With all the present buying and money spending this time of year, I’ve been checking my account balances more frequently to make sure I stay on top of my finances (as we all are).

Since I’m no longer secure with mobile banking on my smartphone (I used it a lot for a while, then read some things that made me leery), I’ve actually called my banks to check on my balances while I was out and about shopping.

One of these fine institutions is a national bank (I won’t mention which) with branches everywhere and a sizable chunk of the marketplace in its pocket.

I called one day to see if a bill I’d paid had gone through already. It wasn’t showing up yet online although I’d paid it almost a week before. I thought I’d double-check with the bank via phone while out.

I dialed the number and my bank’s IVR picked up first ring, as expected. I entered in the last four digits of my social security number and gave my mother’s maiden name when prompted for security.

Then the IVR gave me a menu. I listened to about six options and chose one. I proceeded to another menu and chose another option. I went to a third menu, and that’s where things got annoying.

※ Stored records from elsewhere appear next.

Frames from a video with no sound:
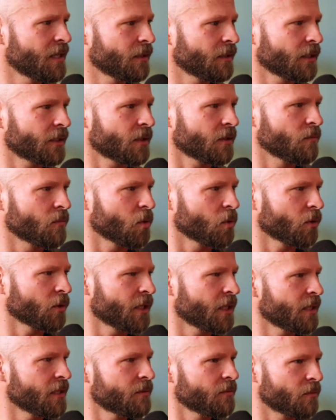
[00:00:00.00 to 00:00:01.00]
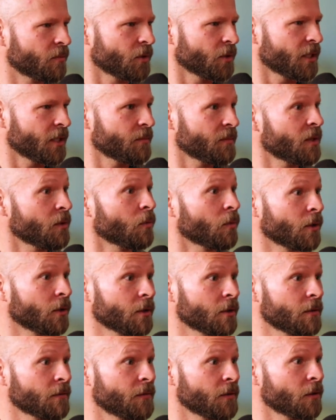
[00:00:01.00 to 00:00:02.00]
Let the morning bring me
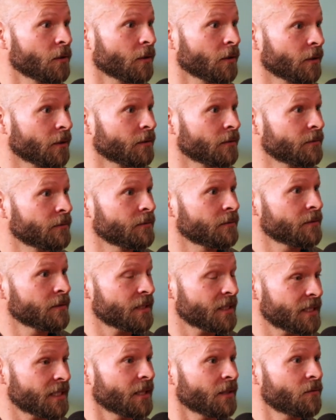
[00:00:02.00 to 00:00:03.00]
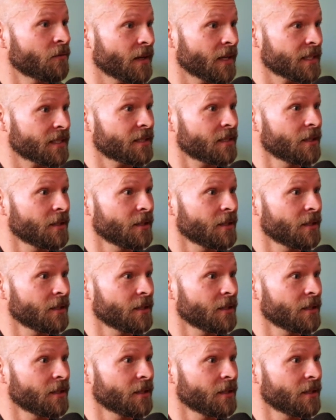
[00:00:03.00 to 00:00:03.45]
word of your mm. steadfast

The third menu only had three options, none of which were what I was looking for. I backtracked to the previous menu, listened to the options, then backtracked to the original menu.

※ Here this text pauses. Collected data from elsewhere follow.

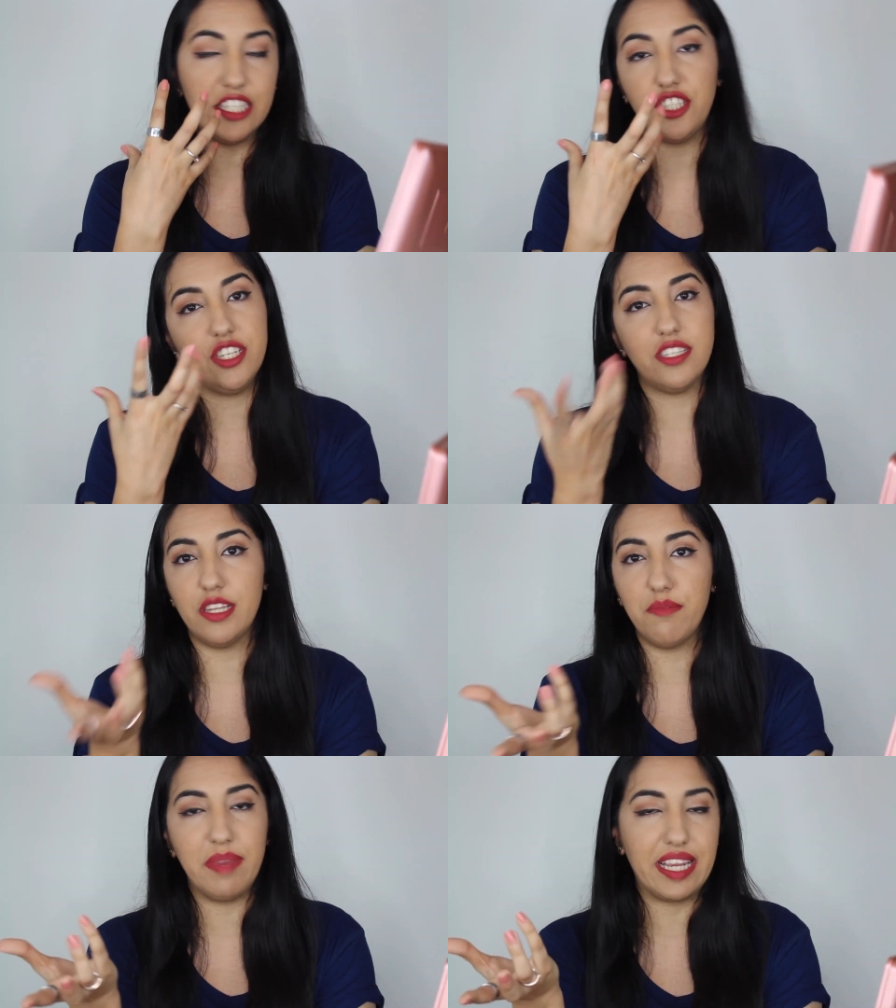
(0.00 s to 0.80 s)
it's
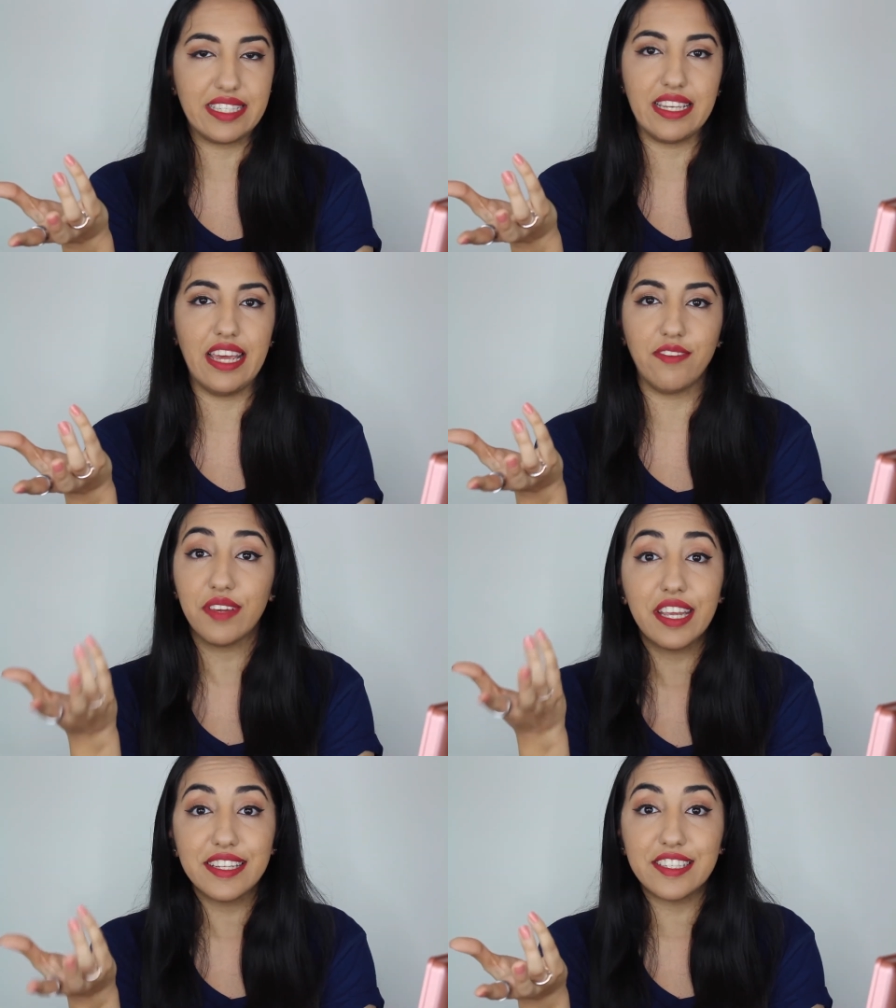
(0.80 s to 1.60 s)
just, it makes life
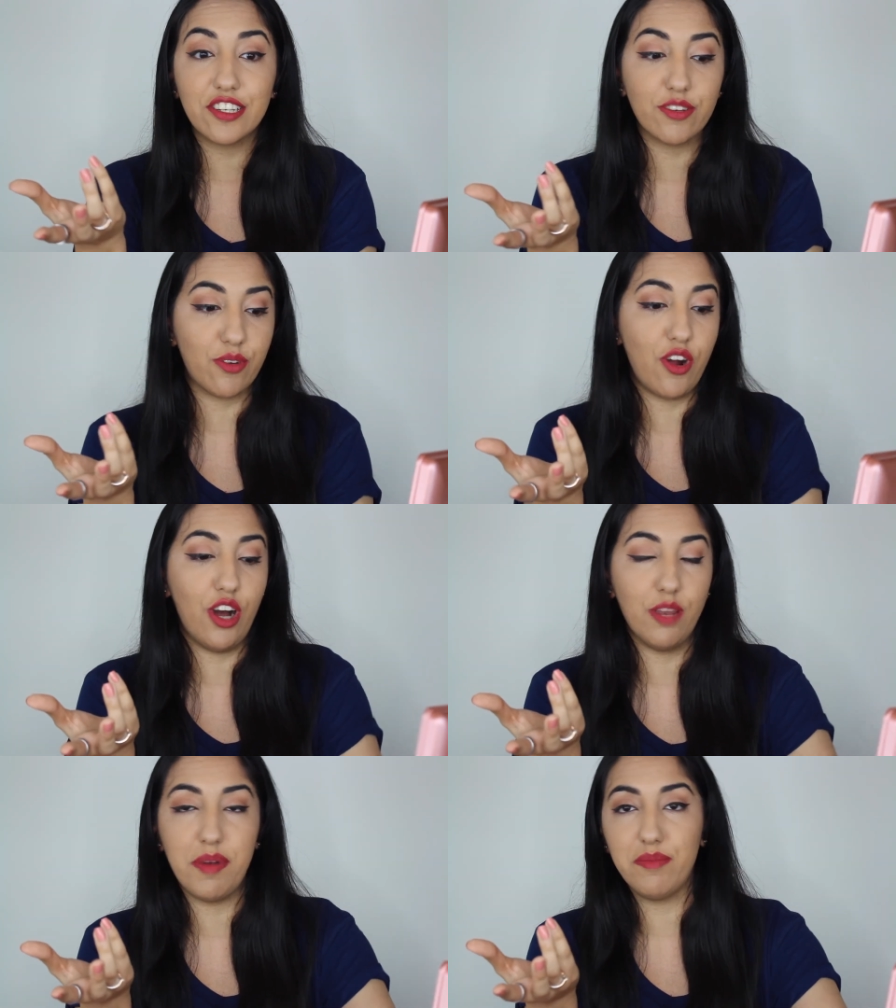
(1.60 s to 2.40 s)
easier. We're
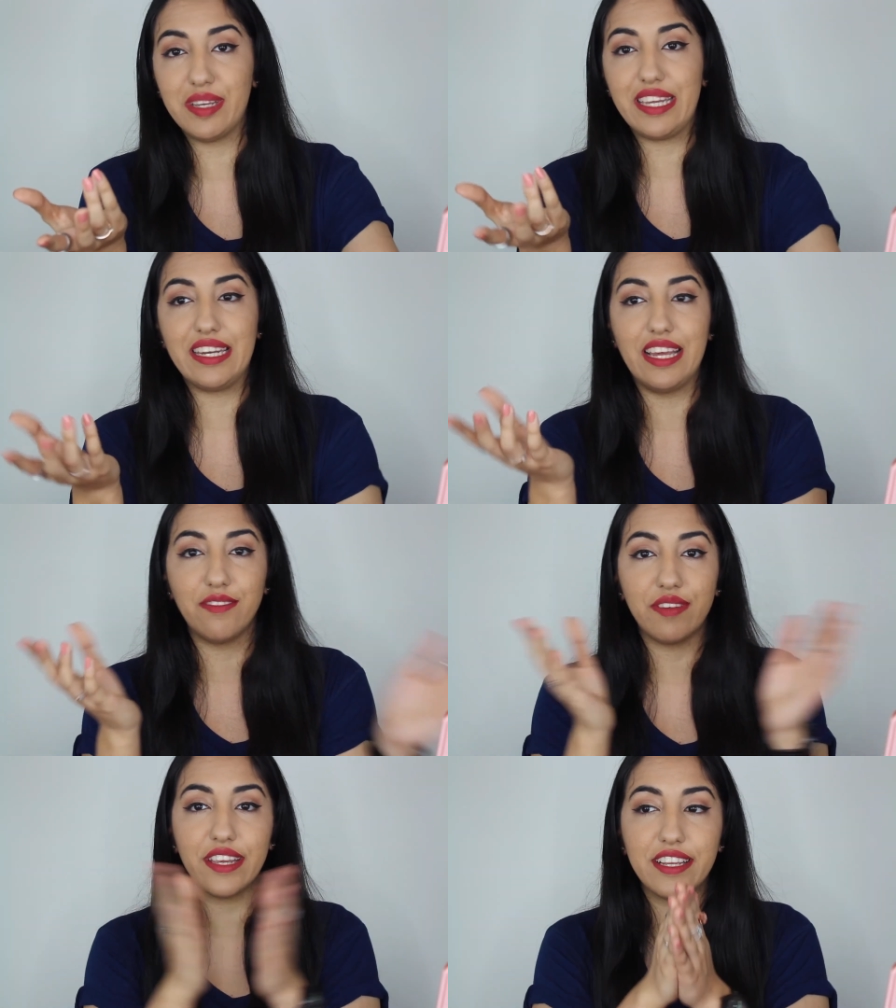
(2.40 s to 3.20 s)
all about making
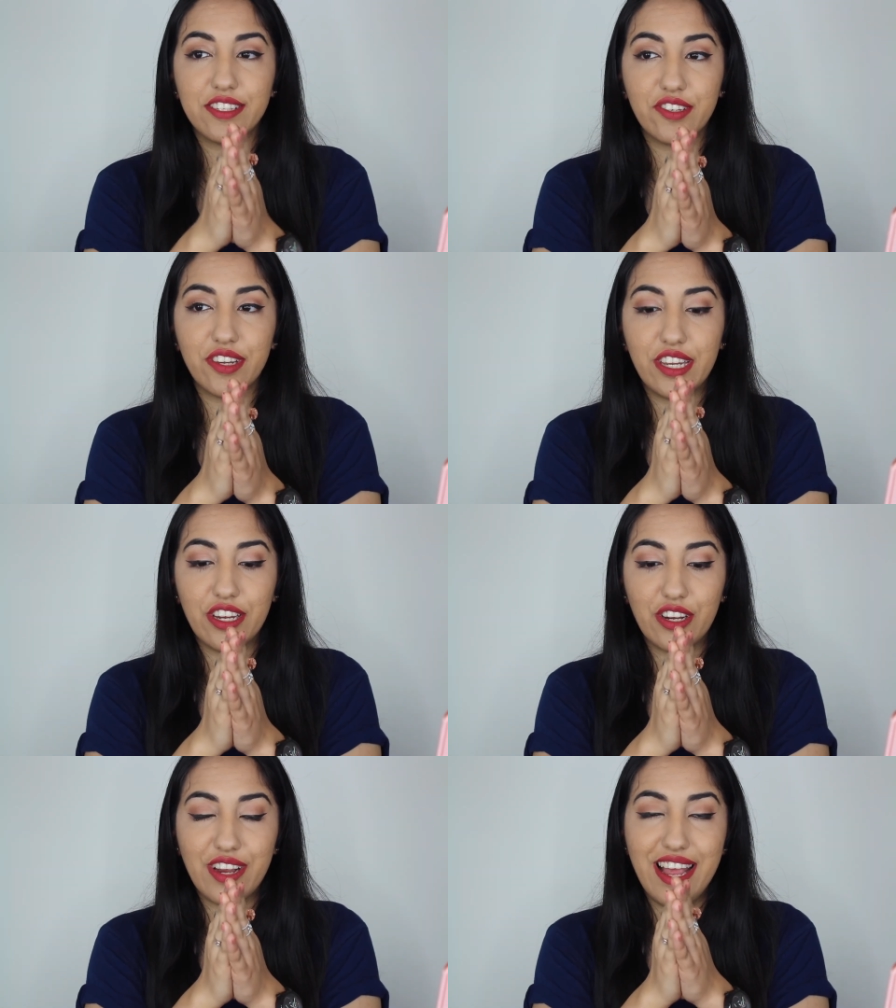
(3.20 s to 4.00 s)
life easier
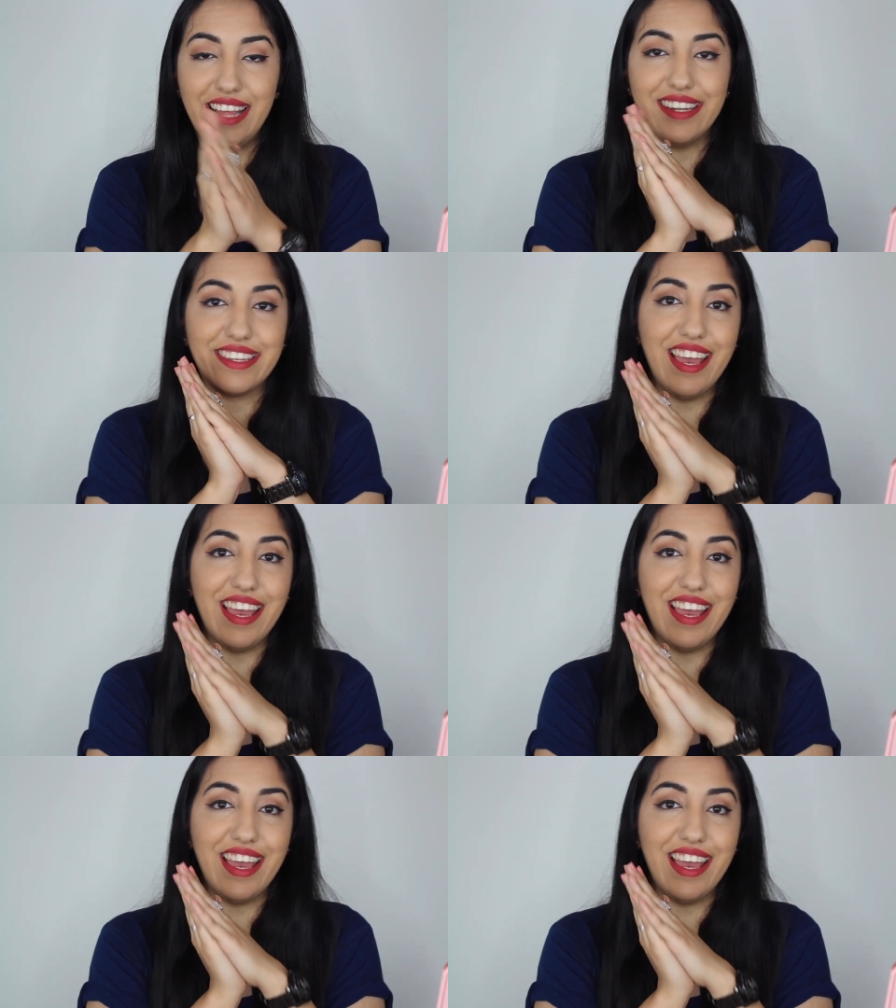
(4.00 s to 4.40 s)
here, and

By now I realized I needed to talk to a call rep. But when I listened to the original menu again, it never gave me an option for speaking to a representative. It just didn’t say.

You know what this told me? My bank didn’t want to talk to me (sad). Intuitively, I pressed “0” and got through to someone, but the experience left me flat.

The main purpose of an IVR system from the customer standpoint is to provide help, not screen or block calls. (Yes, I got screened by my bank.) Evidently, they aren’t in a very giving mood this holiday season. Bah humbug, bank.